If the fetcher command opens a PR for a new version of an existing plugin, most steps are automated but make sure to review the following:

  • The versions of dependencies on plugins and runtime dependencies under registry:.
  • Versions of dependencies in package.json and requirements.txt files.
  • The plugin's generated code from make test (stored as an artifact of the "Fetch latest versions" workflow).

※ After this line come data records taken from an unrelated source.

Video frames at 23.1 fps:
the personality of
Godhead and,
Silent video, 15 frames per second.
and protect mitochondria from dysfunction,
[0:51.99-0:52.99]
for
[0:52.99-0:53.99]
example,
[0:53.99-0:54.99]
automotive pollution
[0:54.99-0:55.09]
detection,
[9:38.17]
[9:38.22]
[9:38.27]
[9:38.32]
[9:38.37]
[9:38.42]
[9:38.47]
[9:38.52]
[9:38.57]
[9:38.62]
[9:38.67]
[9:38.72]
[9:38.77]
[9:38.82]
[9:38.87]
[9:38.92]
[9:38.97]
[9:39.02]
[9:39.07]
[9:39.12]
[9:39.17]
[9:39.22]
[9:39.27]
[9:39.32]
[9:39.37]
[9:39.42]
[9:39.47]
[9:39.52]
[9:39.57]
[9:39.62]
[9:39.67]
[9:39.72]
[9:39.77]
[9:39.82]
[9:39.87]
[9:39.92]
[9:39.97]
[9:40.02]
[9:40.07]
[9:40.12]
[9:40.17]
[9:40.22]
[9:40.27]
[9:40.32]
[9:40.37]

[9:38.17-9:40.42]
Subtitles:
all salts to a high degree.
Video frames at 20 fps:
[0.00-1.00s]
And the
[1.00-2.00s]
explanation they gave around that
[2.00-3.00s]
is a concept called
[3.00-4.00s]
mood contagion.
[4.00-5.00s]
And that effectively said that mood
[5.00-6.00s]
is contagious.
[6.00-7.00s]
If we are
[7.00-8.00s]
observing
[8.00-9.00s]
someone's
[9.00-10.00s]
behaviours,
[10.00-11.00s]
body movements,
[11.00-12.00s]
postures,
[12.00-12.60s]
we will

Updating Docker Base Images

Docker base images are tracked in .github/docker and kept updated with Dependabot. When new versions of a plugin are detected, they'll automatically be built with the latest base images. When creating a new plugin, ensure that it starts with the latest version of the base image in the .github/docker directory.

Local Testing

When testing locally, you may wish to build for a different architecture or push plugins to a different instance of the BSR. For example:

$ make push BUF_PLUGIN_PUSH_ARGS="--override-remote bufbuild.internal"

This command can also be used to publish to other instances of the BSR. This will build with the default architecture of the system by default. To specify a different architecture (i.e. x86_64), specify the DOCKER_BUILD_EXTRA_ARGS="--platform linux/amd64" argument to the build.